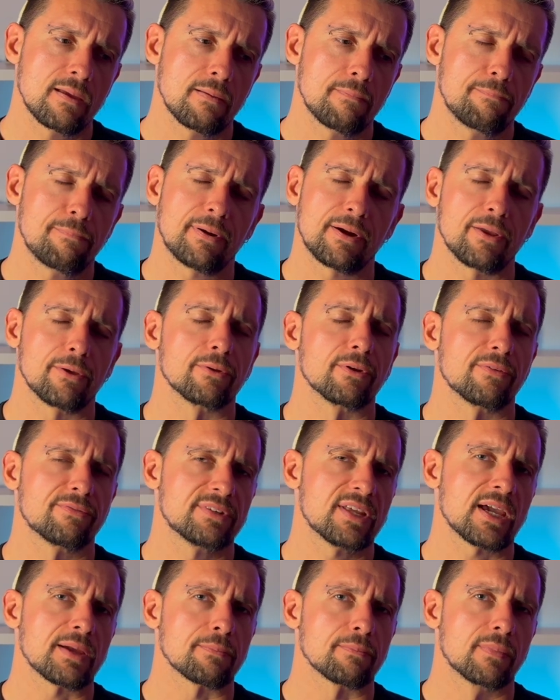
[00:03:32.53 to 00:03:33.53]
period of
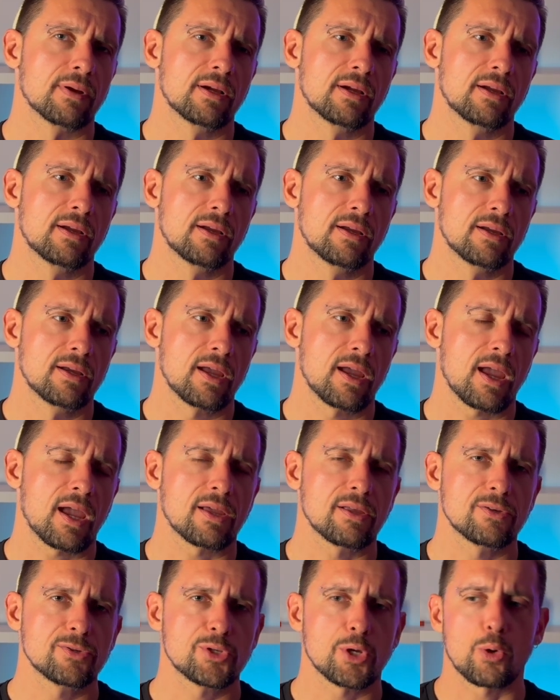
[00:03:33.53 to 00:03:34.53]
time.
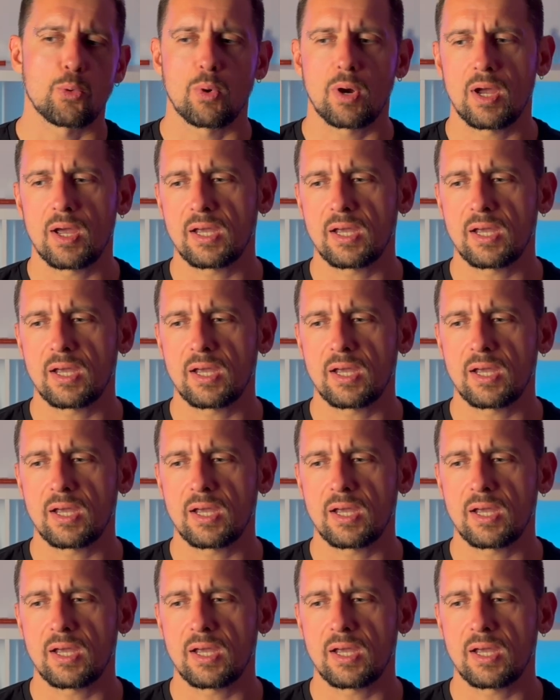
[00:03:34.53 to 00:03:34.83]
So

**Problem description:**
Print out every entry above without changing a word, and leave out the pictures.

**Answer area:**
[00:03:32.53 to 00:03:33.53]
period of
[00:03:33.53 to 00:03:34.53]
time.
[00:03:34.53 to 00:03:34.83]
So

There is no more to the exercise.